+++ INFORMATION +++

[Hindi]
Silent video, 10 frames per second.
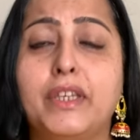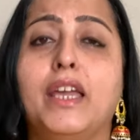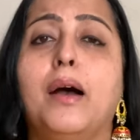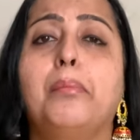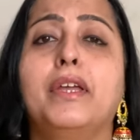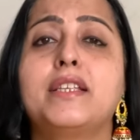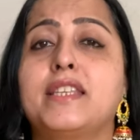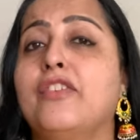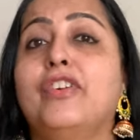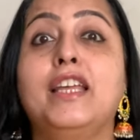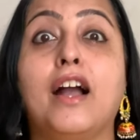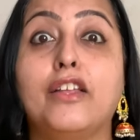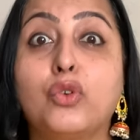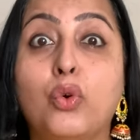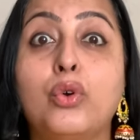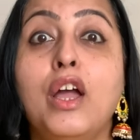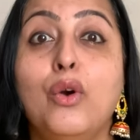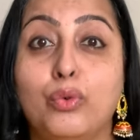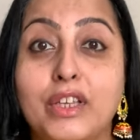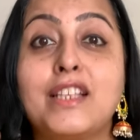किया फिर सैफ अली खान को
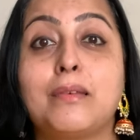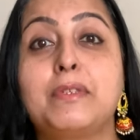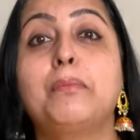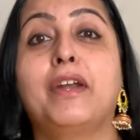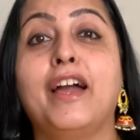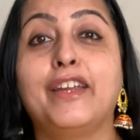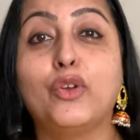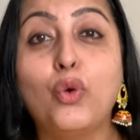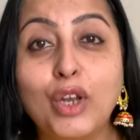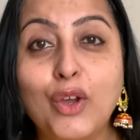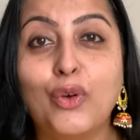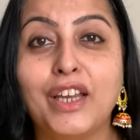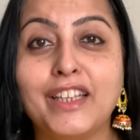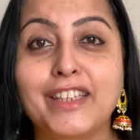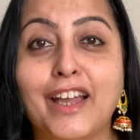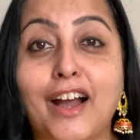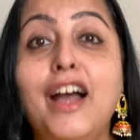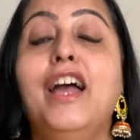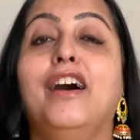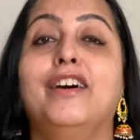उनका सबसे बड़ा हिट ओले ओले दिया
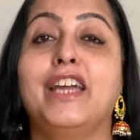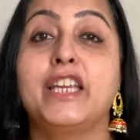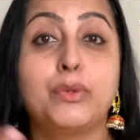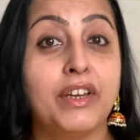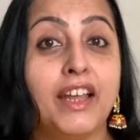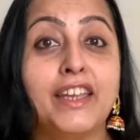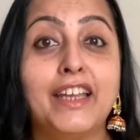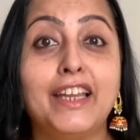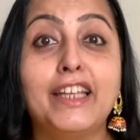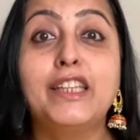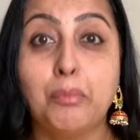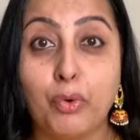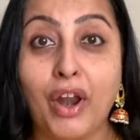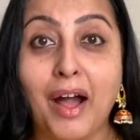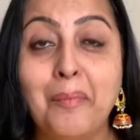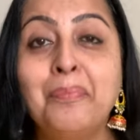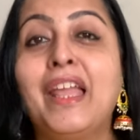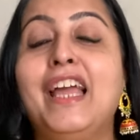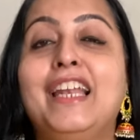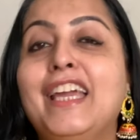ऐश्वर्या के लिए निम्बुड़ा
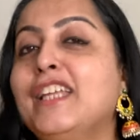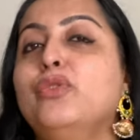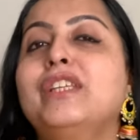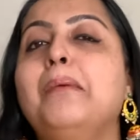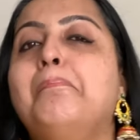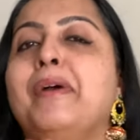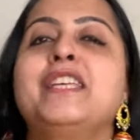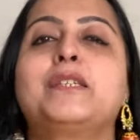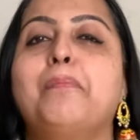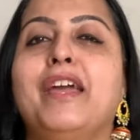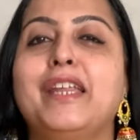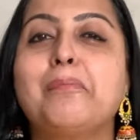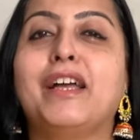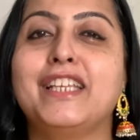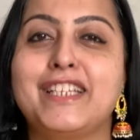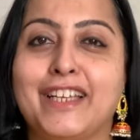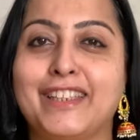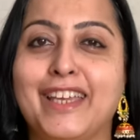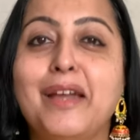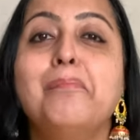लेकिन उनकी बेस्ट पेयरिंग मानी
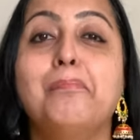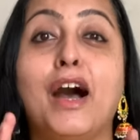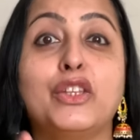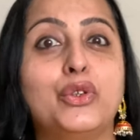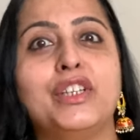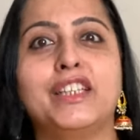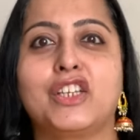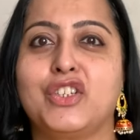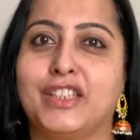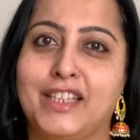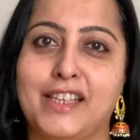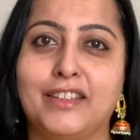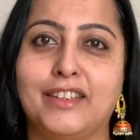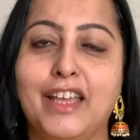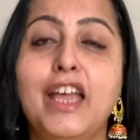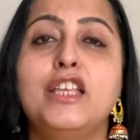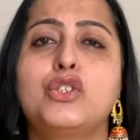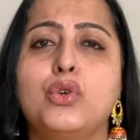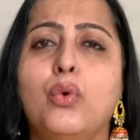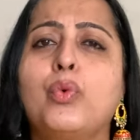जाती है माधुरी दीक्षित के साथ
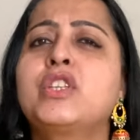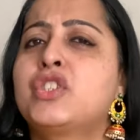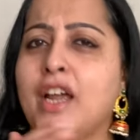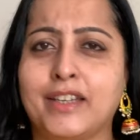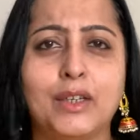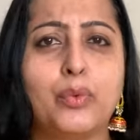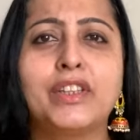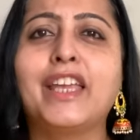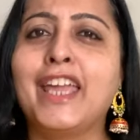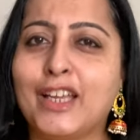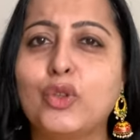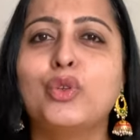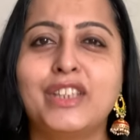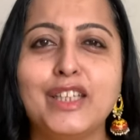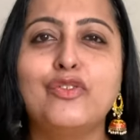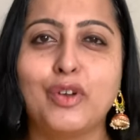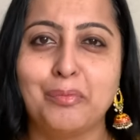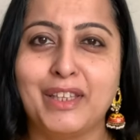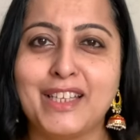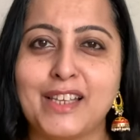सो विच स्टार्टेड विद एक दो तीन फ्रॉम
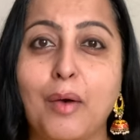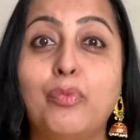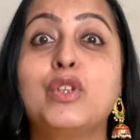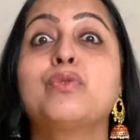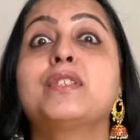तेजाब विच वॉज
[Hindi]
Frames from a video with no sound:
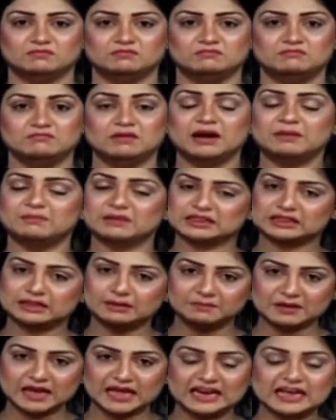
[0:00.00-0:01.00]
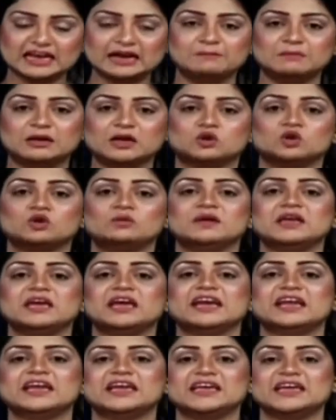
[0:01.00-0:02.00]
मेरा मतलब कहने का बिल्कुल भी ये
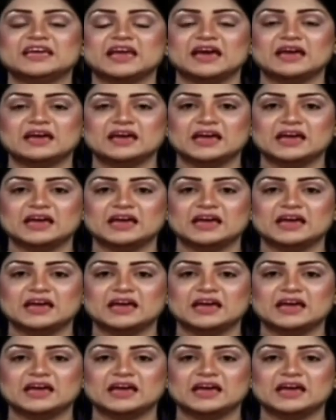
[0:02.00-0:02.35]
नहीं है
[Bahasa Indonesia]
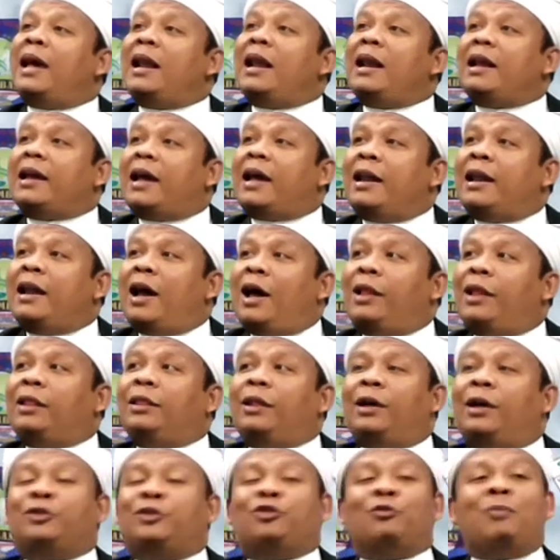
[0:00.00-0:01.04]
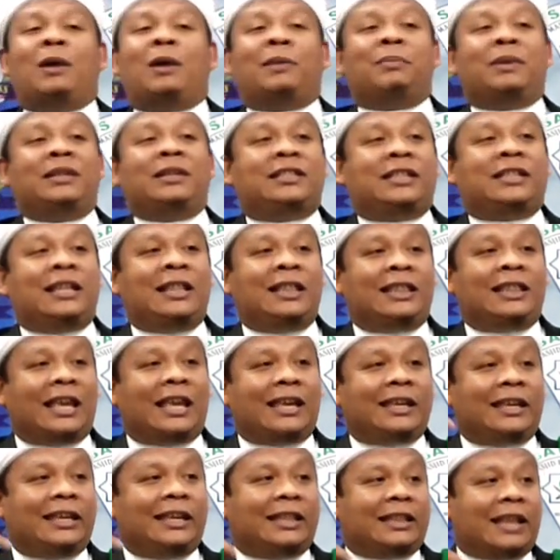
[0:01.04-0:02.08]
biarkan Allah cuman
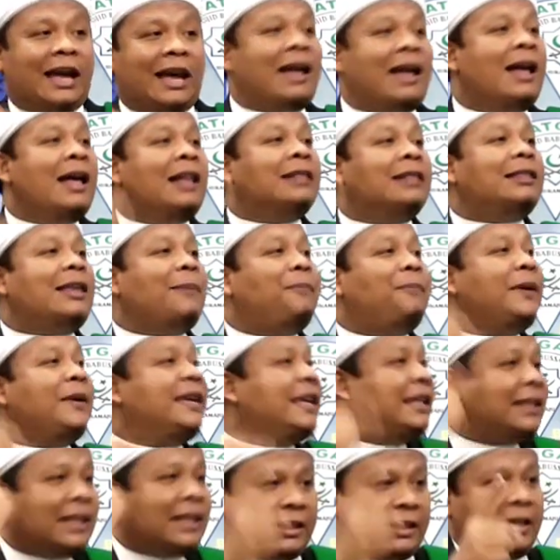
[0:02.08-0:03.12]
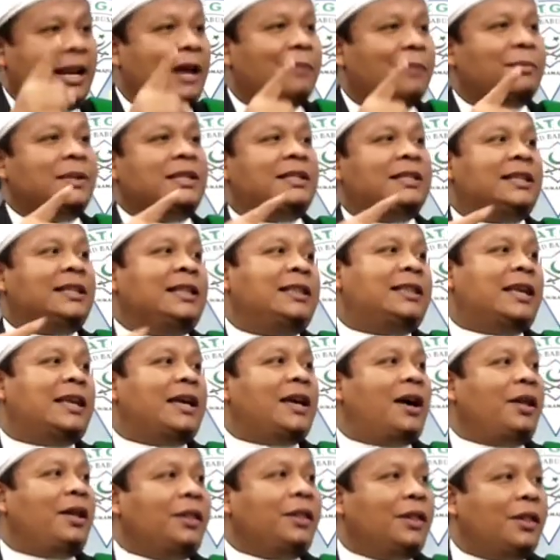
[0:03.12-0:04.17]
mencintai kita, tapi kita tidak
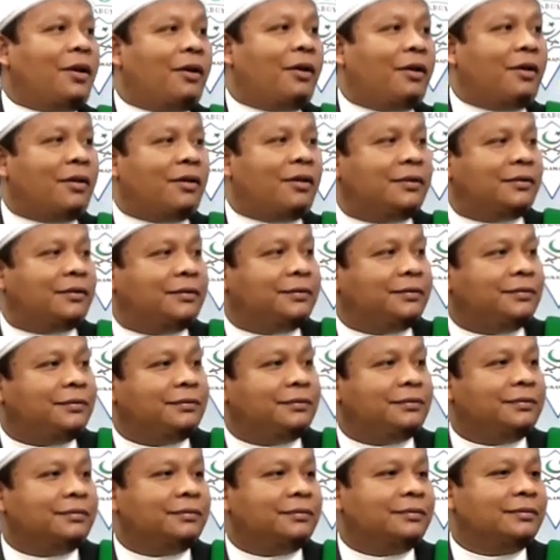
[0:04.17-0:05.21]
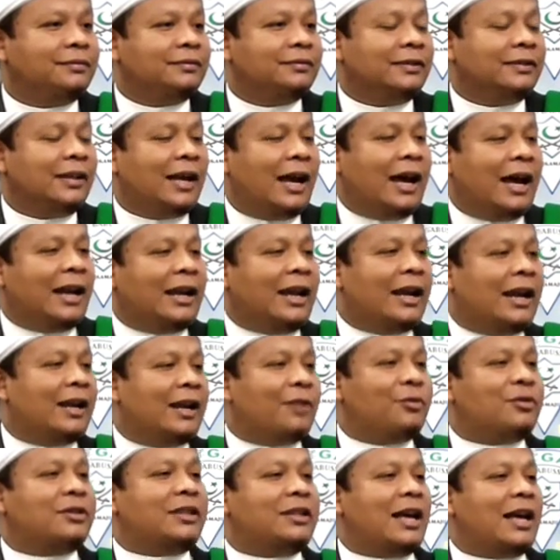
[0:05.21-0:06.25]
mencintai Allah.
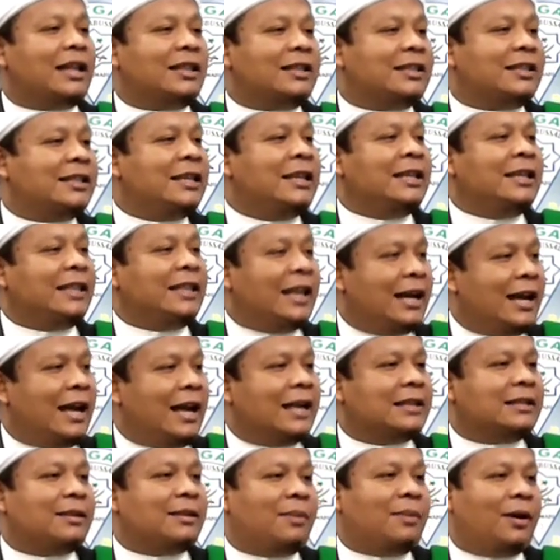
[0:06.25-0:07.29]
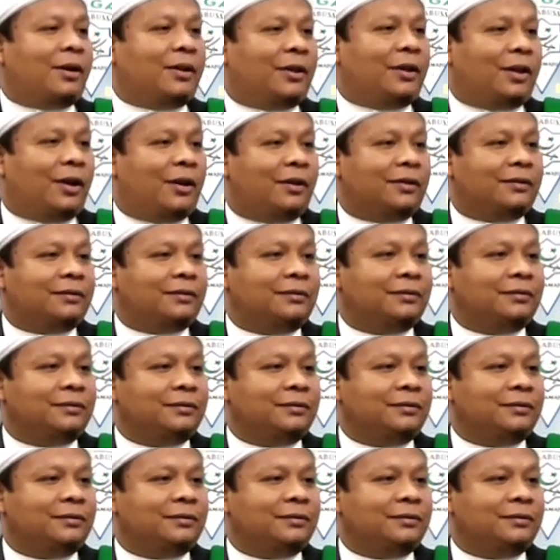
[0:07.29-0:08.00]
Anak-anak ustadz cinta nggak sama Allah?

+++

> _EXERCISE OBJECTIVE_: Write the lines from the one with "[0:04.17-0:05.21]" through the last line of the entries out again exactly, both ends included, and skip the pictures.

> _ANSWER SECTION_:
[0:04.17-0:05.21]
[0:05.21-0:06.25]
mencintai Allah.
[0:06.25-0:07.29]
[0:07.29-0:08.00]
Anak-anak ustadz cinta nggak sama Allah?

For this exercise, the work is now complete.